[What you have to do]:
Reproduce the complete set of records exactly. No picture is to appear in the copy.

[Data for this exercise]:
- - - -

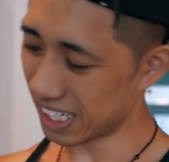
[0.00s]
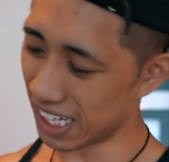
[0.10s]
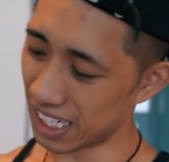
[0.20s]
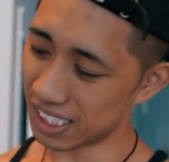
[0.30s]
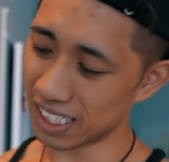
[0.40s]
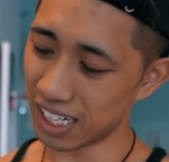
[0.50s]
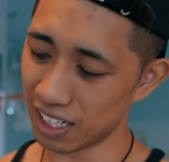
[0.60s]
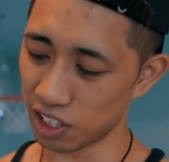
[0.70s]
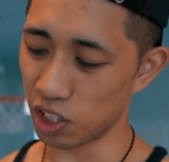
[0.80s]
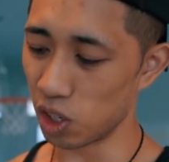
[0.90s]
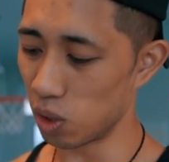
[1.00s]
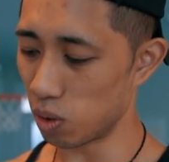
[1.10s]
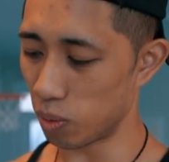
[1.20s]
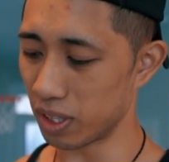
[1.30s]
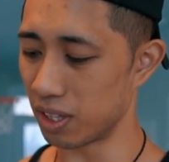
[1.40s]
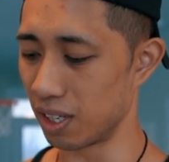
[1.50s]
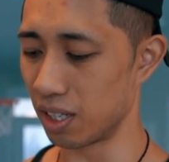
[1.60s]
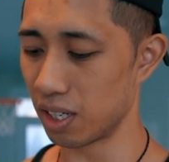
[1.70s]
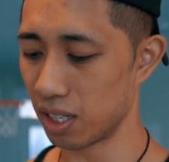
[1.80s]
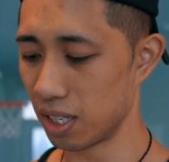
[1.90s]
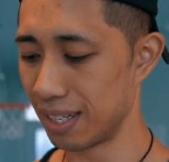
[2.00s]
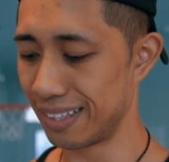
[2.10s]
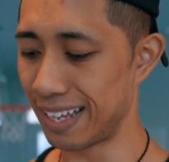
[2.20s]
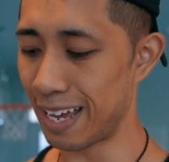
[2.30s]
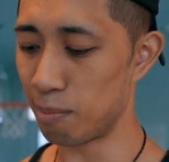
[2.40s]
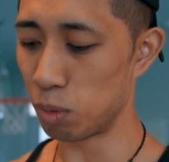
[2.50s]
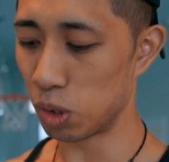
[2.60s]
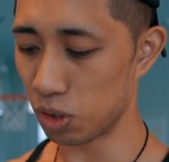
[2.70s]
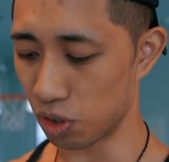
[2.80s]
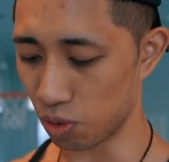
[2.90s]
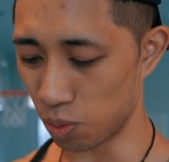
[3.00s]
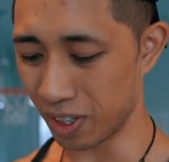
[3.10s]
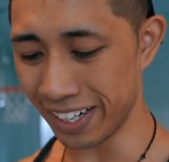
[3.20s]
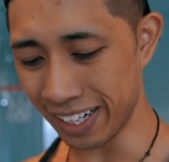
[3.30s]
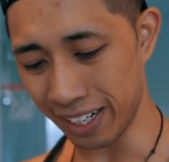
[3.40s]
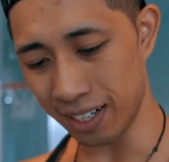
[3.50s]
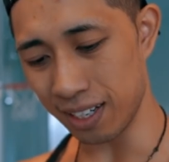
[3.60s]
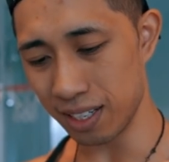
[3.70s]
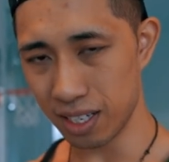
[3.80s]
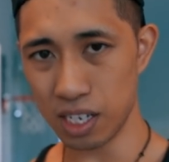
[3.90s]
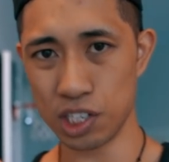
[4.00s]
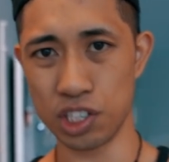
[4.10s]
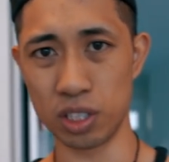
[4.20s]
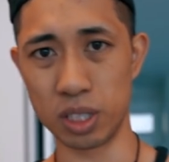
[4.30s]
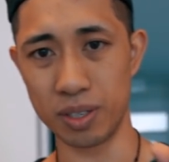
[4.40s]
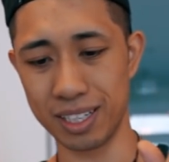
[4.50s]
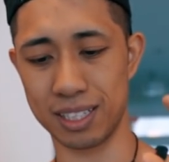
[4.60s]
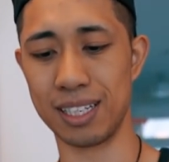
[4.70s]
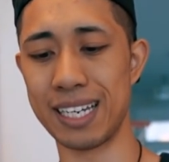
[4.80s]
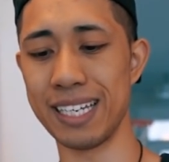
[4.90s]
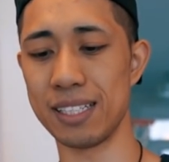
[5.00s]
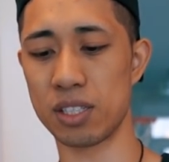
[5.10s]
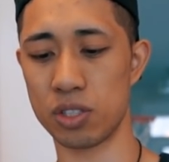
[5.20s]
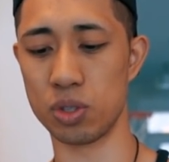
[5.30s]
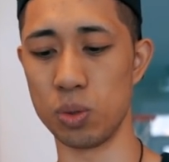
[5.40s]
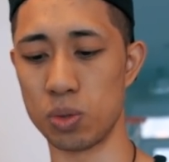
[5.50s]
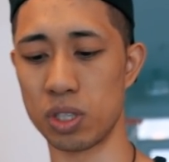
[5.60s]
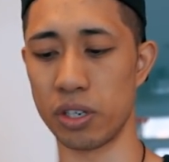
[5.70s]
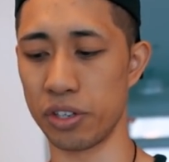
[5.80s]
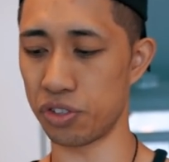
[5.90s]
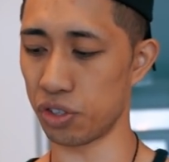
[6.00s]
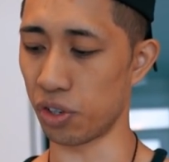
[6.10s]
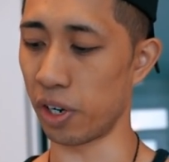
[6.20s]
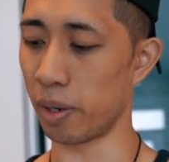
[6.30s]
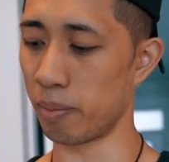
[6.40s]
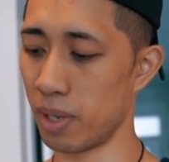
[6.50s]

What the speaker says: I decided to go with the emerald green. Shout out Ignite Suits on Instagram.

- - - -

[Output]:
[0.00s]
[0.10s]
[0.20s]
[0.30s]
[0.40s]
[0.50s]
[0.60s]
[0.70s]
[0.80s]
[0.90s]
[1.00s]
[1.10s]
[1.20s]
[1.30s]
[1.40s]
[1.50s]
[1.60s]
[1.70s]
[1.80s]
[1.90s]
[2.00s]
[2.10s]
[2.20s]
[2.30s]
[2.40s]
[2.50s]
[2.60s]
[2.70s]
[2.80s]
[2.90s]
[3.00s]
[3.10s]
[3.20s]
[3.30s]
[3.40s]
[3.50s]
[3.60s]
[3.70s]
[3.80s]
[3.90s]
[4.00s]
[4.10s]
[4.20s]
[4.30s]
[4.40s]
[4.50s]
[4.60s]
[4.70s]
[4.80s]
[4.90s]
[5.00s]
[5.10s]
[5.20s]
[5.30s]
[5.40s]
[5.50s]
[5.60s]
[5.70s]
[5.80s]
[5.90s]
[6.00s]
[6.10s]
[6.20s]
[6.30s]
[6.40s]
[6.50s]

What the speaker says: I decided to go with the emerald green. Shout out Ignite Suits on Instagram.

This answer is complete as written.